• [DIRECTIONS FOR THIS TASK]:
An exact copy of every record below is needed, with all pictures removed.

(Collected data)
Start of Block
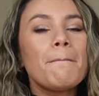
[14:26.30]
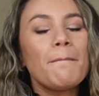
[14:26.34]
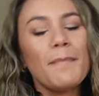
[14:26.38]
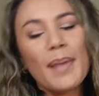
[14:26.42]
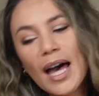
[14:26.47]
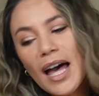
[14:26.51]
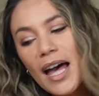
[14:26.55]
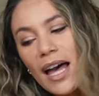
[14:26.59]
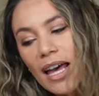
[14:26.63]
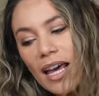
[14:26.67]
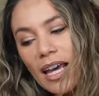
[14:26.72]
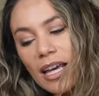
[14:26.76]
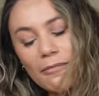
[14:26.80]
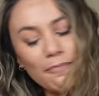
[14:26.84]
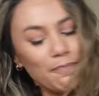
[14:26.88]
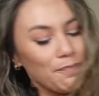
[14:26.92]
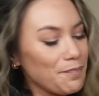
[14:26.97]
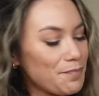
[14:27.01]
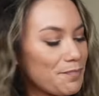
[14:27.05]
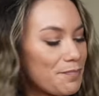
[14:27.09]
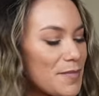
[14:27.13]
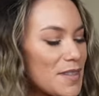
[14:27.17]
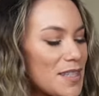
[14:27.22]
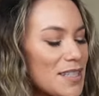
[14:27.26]
But
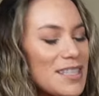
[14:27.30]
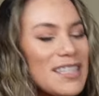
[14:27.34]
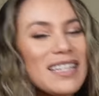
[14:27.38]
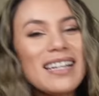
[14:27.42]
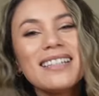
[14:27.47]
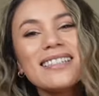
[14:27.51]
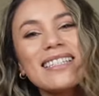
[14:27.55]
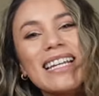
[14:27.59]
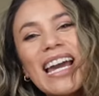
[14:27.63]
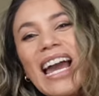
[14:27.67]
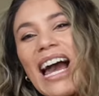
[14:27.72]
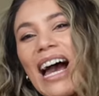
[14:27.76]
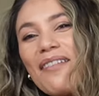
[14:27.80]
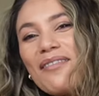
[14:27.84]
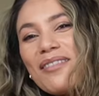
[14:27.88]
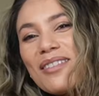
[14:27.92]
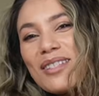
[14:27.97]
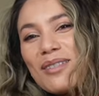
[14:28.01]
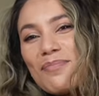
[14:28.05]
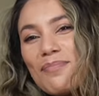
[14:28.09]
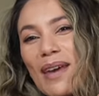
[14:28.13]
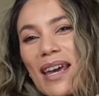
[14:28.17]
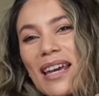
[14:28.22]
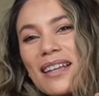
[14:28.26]
since I have the
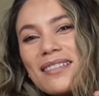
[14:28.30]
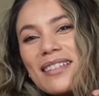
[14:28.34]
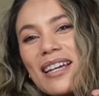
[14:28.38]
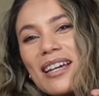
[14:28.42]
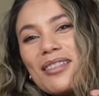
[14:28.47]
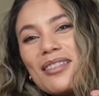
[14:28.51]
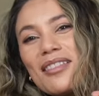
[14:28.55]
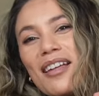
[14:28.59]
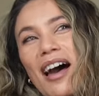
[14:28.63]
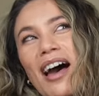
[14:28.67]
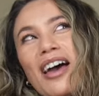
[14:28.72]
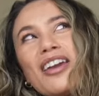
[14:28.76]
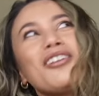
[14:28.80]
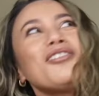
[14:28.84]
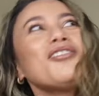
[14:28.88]
space, I thought,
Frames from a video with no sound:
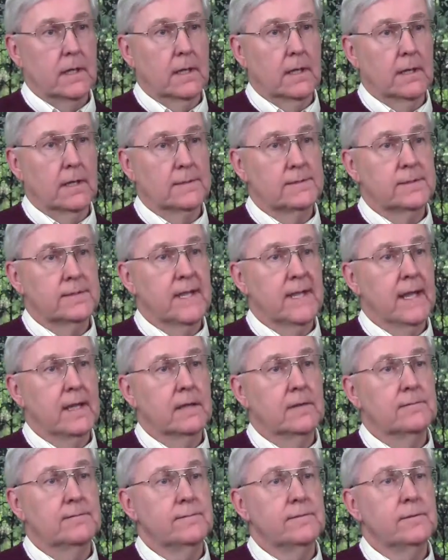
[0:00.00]
It's
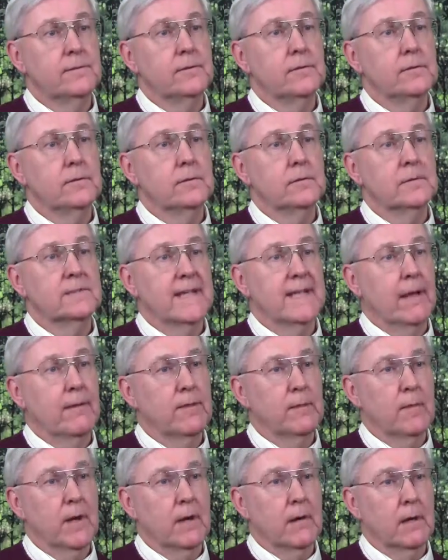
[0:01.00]
native to
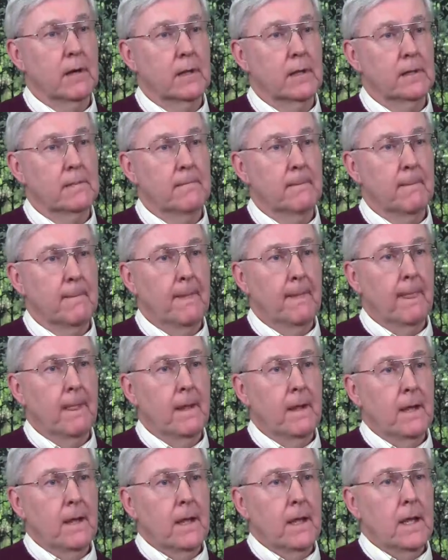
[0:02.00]
South America.
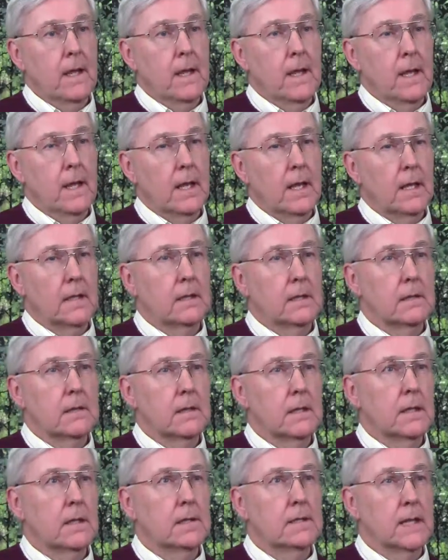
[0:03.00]

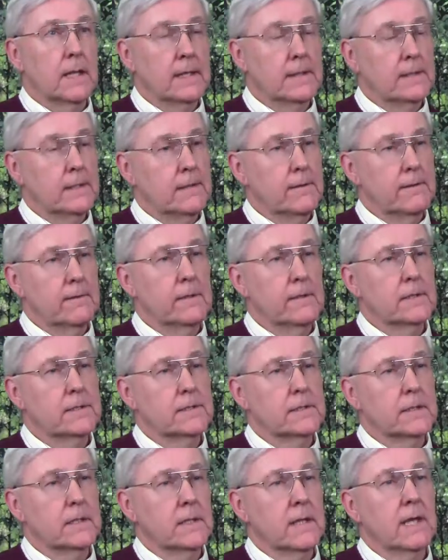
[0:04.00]
And in the
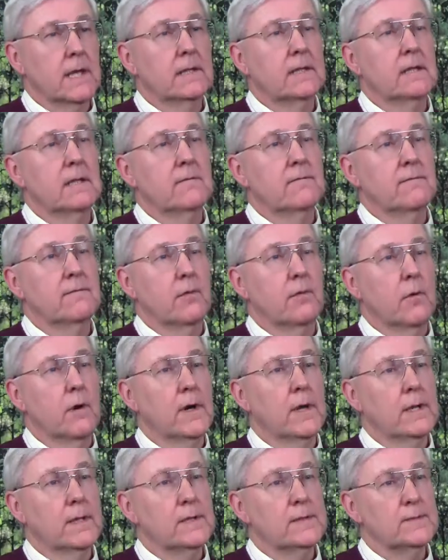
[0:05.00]
1930s and the
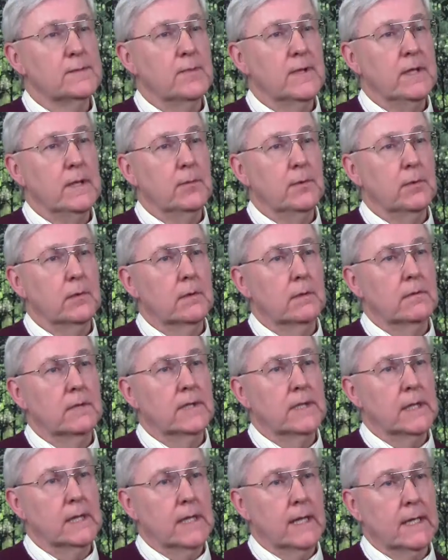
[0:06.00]
1940s, people
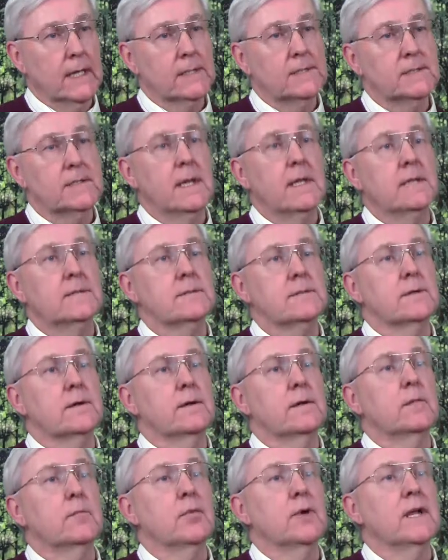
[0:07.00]
in the United States
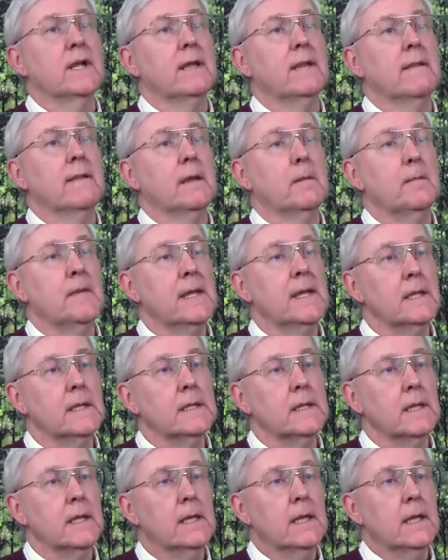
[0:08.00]
started bringing them
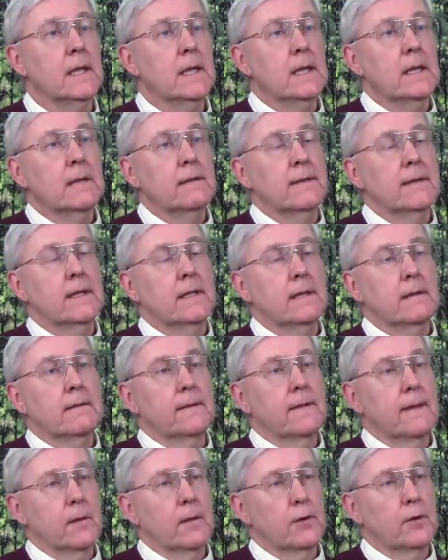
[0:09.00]
in, thinking
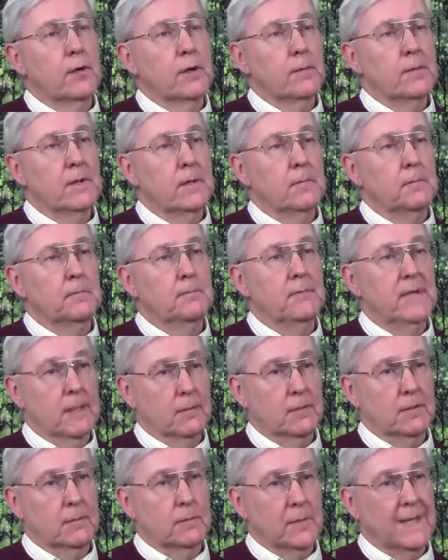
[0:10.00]
that they were going to be
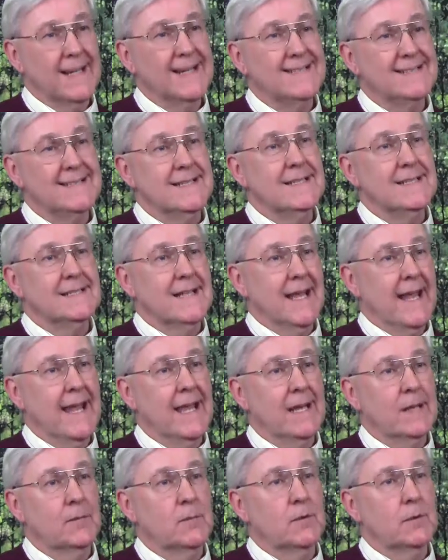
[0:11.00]
able to raise these
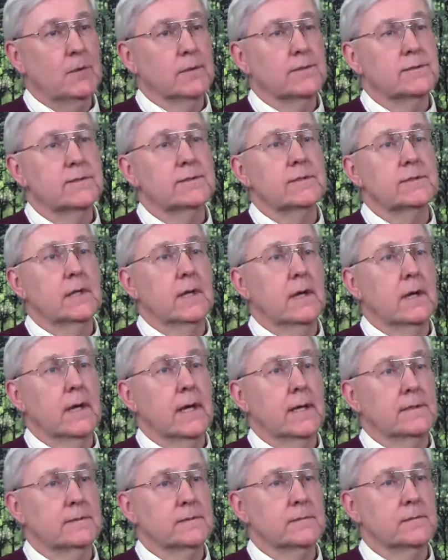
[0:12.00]
animals
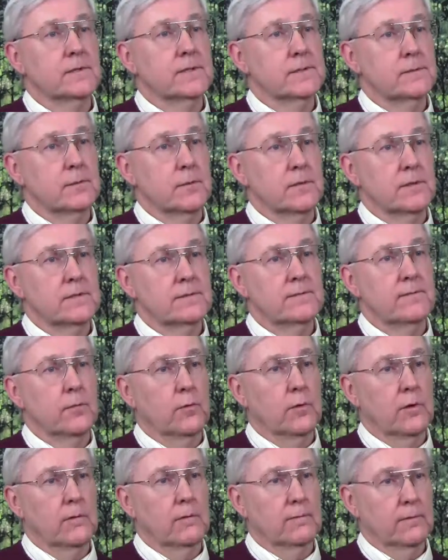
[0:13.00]
as a resource
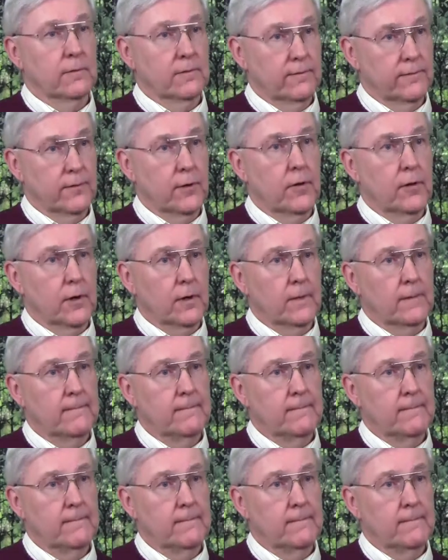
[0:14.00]
for fur.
End of Block
• [OUTPUT BELOW]:
[14:26.30]
[14:26.34]
[14:26.38]
[14:26.42]
[14:26.47]
[14:26.51]
[14:26.55]
[14:26.59]
[14:26.63]
[14:26.67]
[14:26.72]
[14:26.76]
[14:26.80]
[14:26.84]
[14:26.88]
[14:26.92]
[14:26.97]
[14:27.01]
[14:27.05]
[14:27.09]
[14:27.13]
[14:27.17]
[14:27.22]
[14:27.26]
But
[14:27.30]
[14:27.34]
[14:27.38]
[14:27.42]
[14:27.47]
[14:27.51]
[14:27.55]
[14:27.59]
[14:27.63]
[14:27.67]
[14:27.72]
[14:27.76]
[14:27.80]
[14:27.84]
[14:27.88]
[14:27.92]
[14:27.97]
[14:28.01]
[14:28.05]
[14:28.09]
[14:28.13]
[14:28.17]
[14:28.22]
[14:28.26]
since I have the
[14:28.30]
[14:28.34]
[14:28.38]
[14:28.42]
[14:28.47]
[14:28.51]
[14:28.55]
[14:28.59]
[14:28.63]
[14:28.67]
[14:28.72]
[14:28.76]
[14:28.80]
[14:28.84]
[14:28.88]
space, I thought,
Frames from a video with no sound:
[0:00.00]
It's
[0:01.00]
native to
[0:02.00]
South America.
[0:03.00]

[0:04.00]
And in the
[0:05.00]
1930s and the
[0:06.00]
1940s, people
[0:07.00]
in the United States
[0:08.00]
started bringing them
[0:09.00]
in, thinking
[0:10.00]
that they were going to be
[0:11.00]
able to raise these
[0:12.00]
animals
[0:13.00]
as a resource
[0:14.00]
for fur.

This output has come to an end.